Cancer patients in Canada got weak doses of chemo drugs

Ontario, Canada - Close to 1,200 patients in Canada got lower-than-intended doses of chemotherapy drugs, officials said Tuesday, in a case that is sure to upset those patients and raise concerns about how potentially life-saving drugs are handled.

Cancer Care Ontario, a government agency, reported that 990 patients were affected at four hospitals: London Health Sciences Centre, Windsor Regional Hospital, Lakeridge Health and Peterborough Regional Health Centre.

Another 186 patients were underdosed at Saint John Regional Hospital in New Brunswick, said hospital spokeswoman Janet Hogan.

The drugs in question were bought by the hospitals from a supplier that produces and labels the medications, according to Cancer Care Ontario.

The supplier was identified as Marchese Hospital Solutions, a company spokesman said.

"We are, of course deeply concerned whenever any question is raised about the quality of our work," the company said in a statement. "Our preliminary investigation of this issue leads us to be confident that we have met the quality specifications of the contract we are honored to have been awarded."

The problem, which involved cyclophosphamide and gemcitabine, was discovered late last month.

Cyclophosphamide is typically used to treat cancer of the ovaries, breast, blood and lymph system, while gemcitabine can be used in the treatment of breast, ovarian, pancreatic and lung cancers.

"It's important to note that chemotherapy preparation and delivery is a complex process and as a result of this complexity, there are sources for potential error," Dr. Carol Sawka, vice president of clinical programs and quality initiatives at Cancer Care Ontario, said in a statement.

"In Ontario, we have put in many steps to minimize these potential sources of error and we will continue to ensure that patient safety and high quality care are the focus and the strength of the system."

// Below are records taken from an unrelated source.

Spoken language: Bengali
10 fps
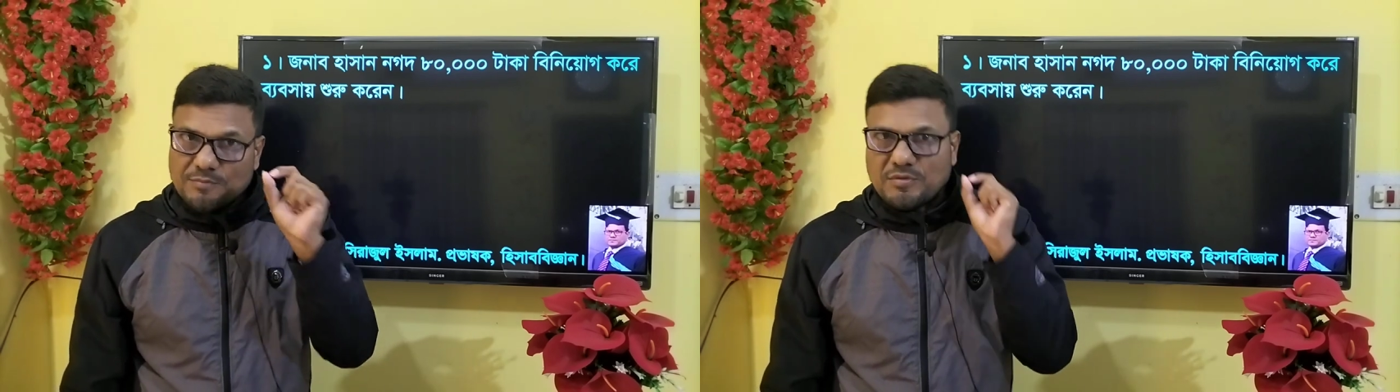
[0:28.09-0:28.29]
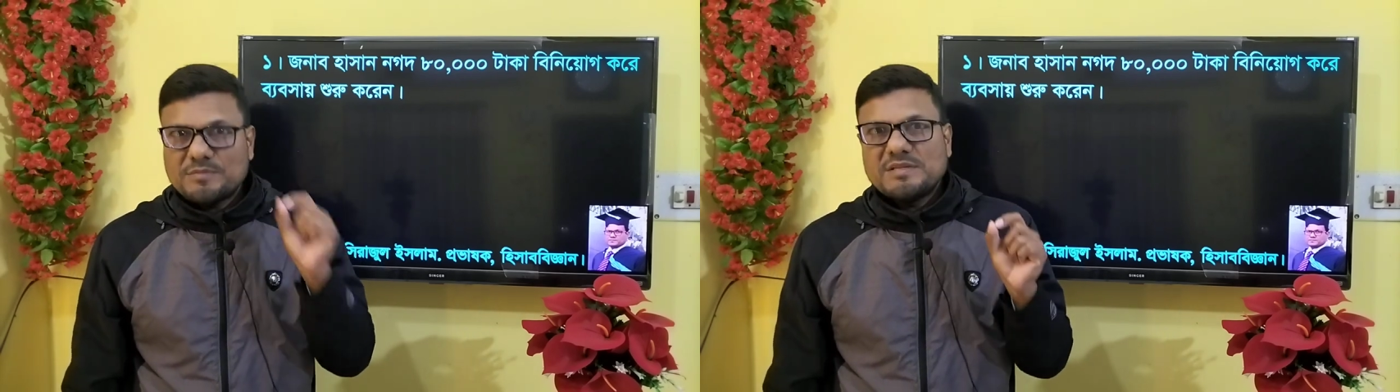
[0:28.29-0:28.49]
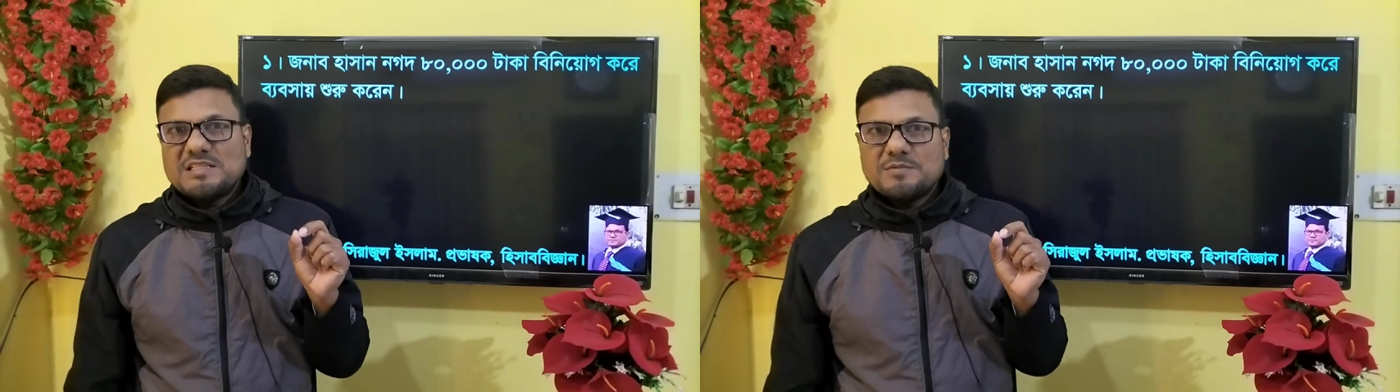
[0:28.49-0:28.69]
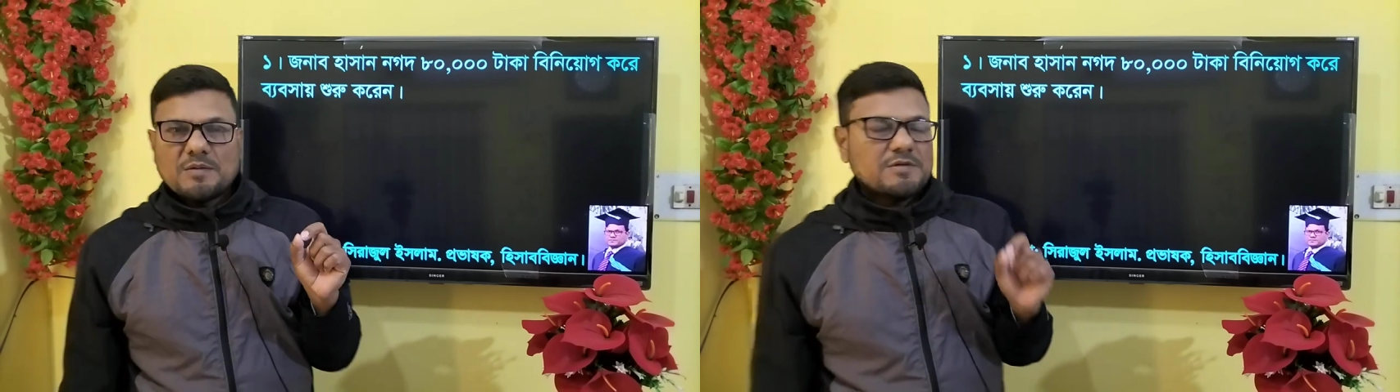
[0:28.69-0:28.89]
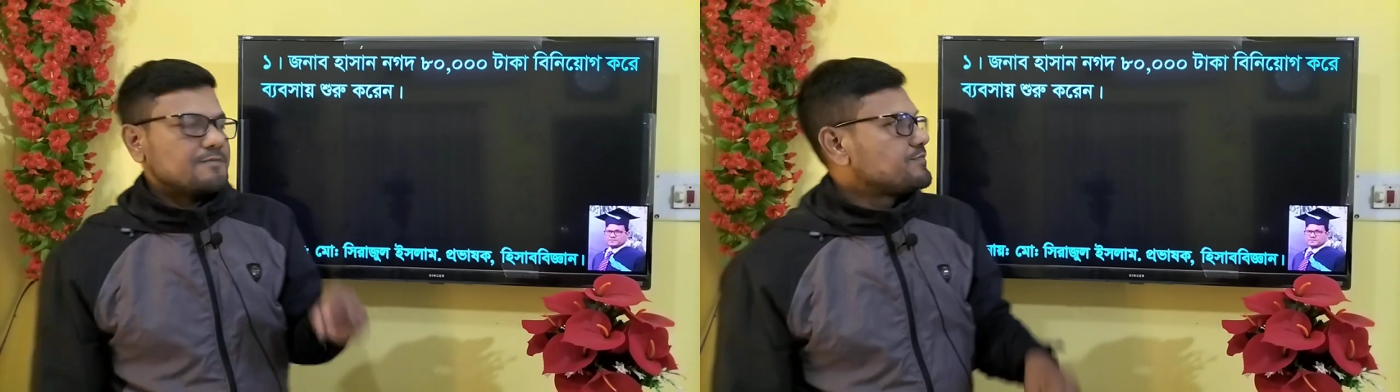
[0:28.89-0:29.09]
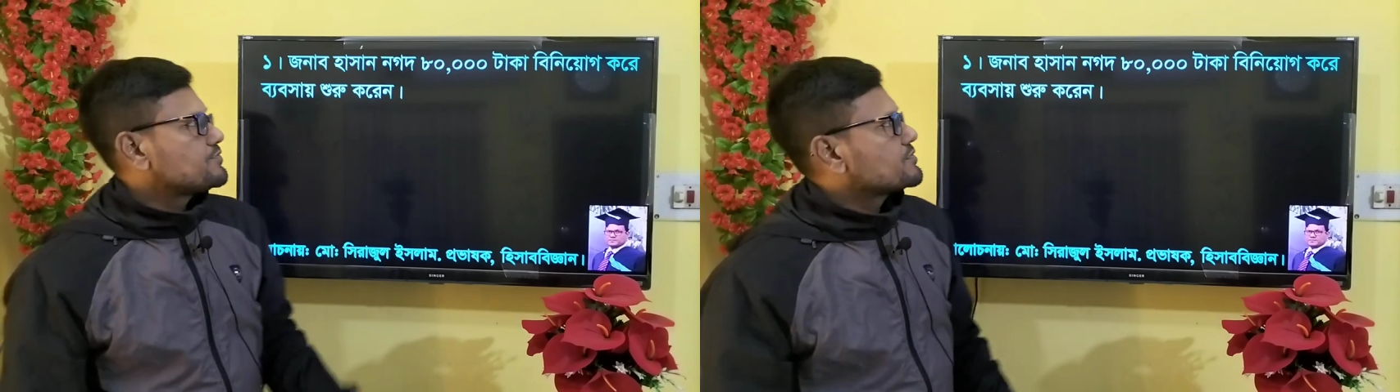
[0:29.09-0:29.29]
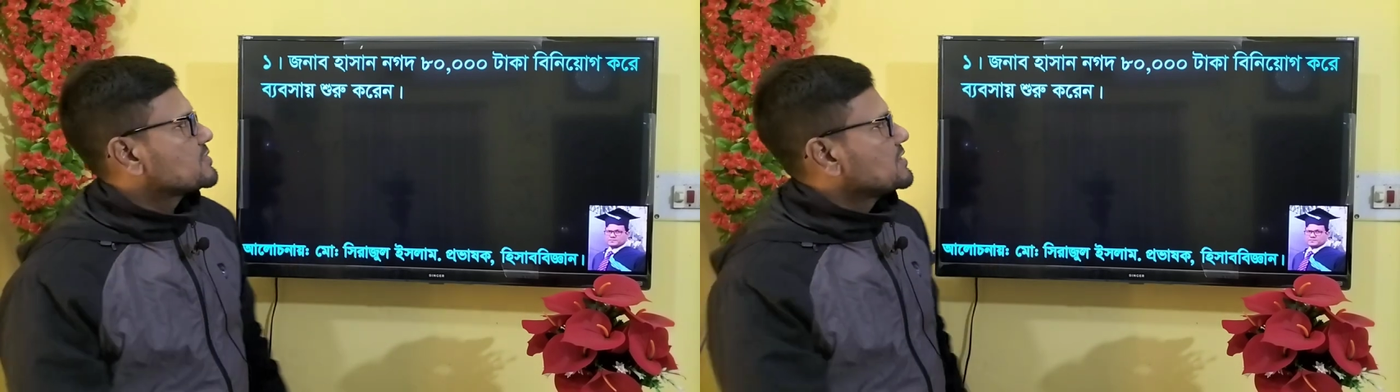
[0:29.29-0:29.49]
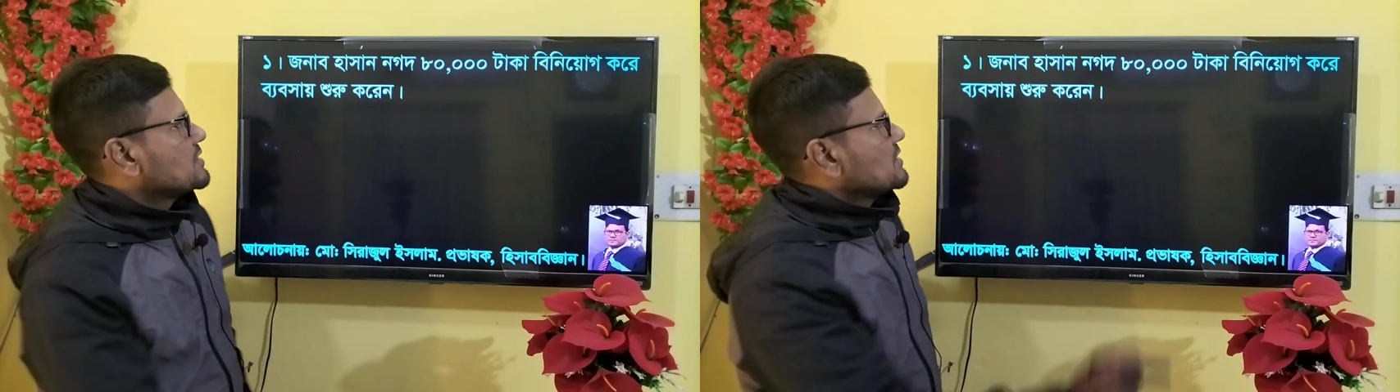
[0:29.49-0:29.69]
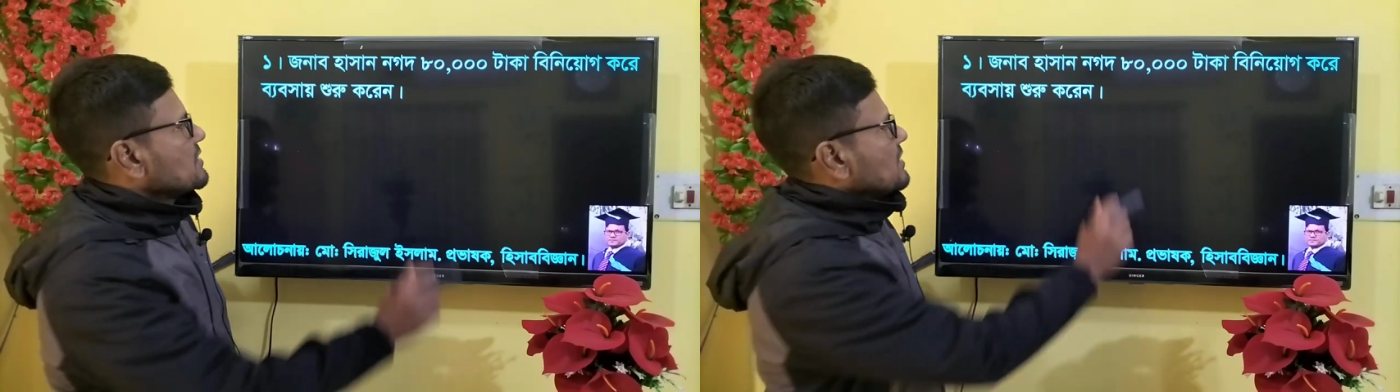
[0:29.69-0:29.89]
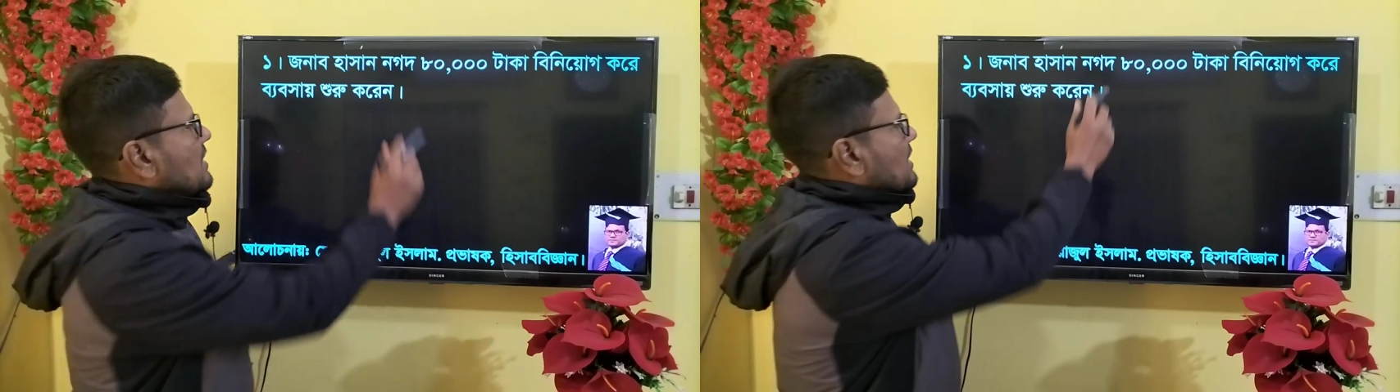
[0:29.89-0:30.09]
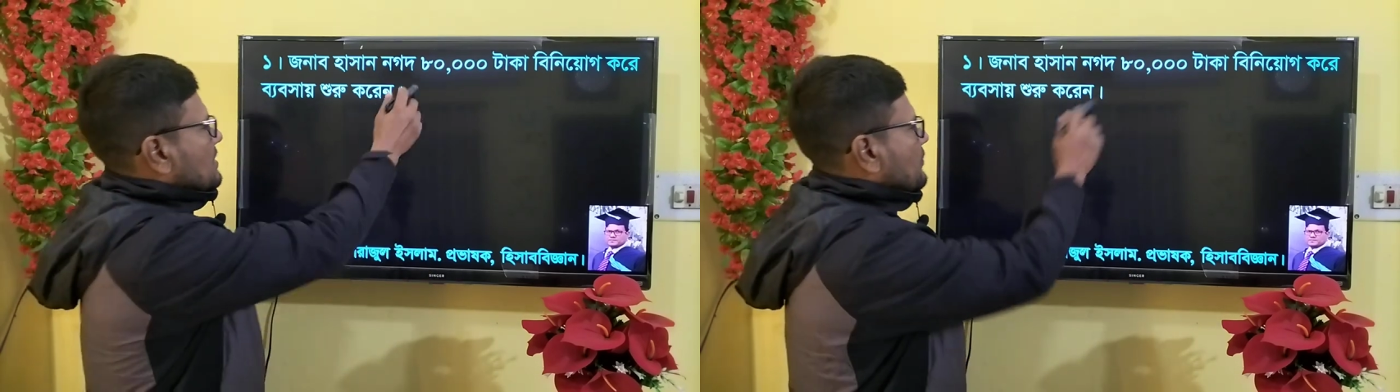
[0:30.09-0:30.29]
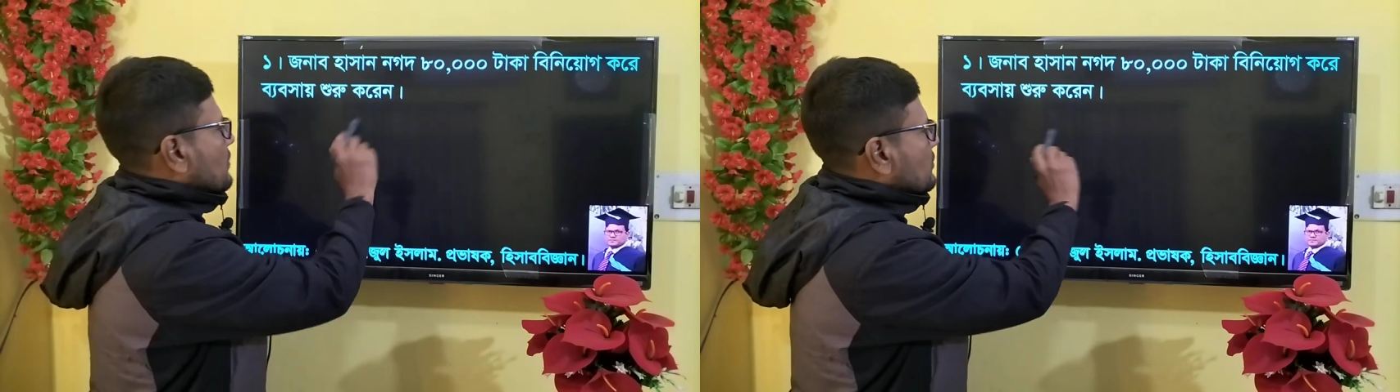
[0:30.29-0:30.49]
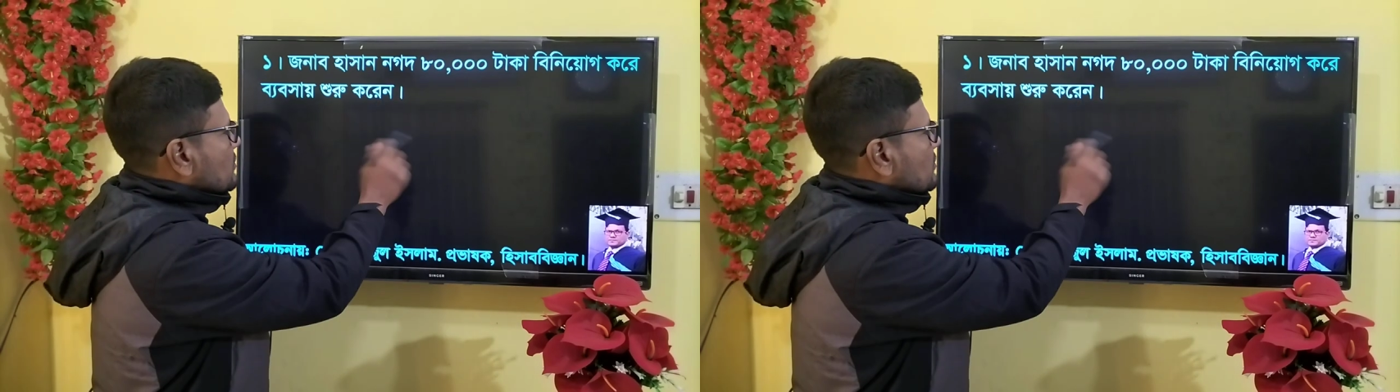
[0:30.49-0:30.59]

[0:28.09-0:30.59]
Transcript: সম্পদ বৃদ্ধি পাবে একটা পক্ষ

Sawka provided more details on the case when she spoke to CNN and CNN affiliate CTV.

She said the problem with the drugs, which are administered intravenously, was first identified by a pharmacy technician.

"We're working with the hospitals and will be working with the supplier to really go over this very, very carefully and try to determine the cause of the error," Sawka told CNN.

She declined to speculate on what the consequences might be for patients, stressing that each person and each treatment is different.

Speaking to CTV, Sawka estimated that the range of underdosing was from 3% to 20% less than what it should have been.

Affected patients and their families are being notified of the error this week.

"We want to learn from it. We want to make sure it never happens again," Sawka told the affiliate.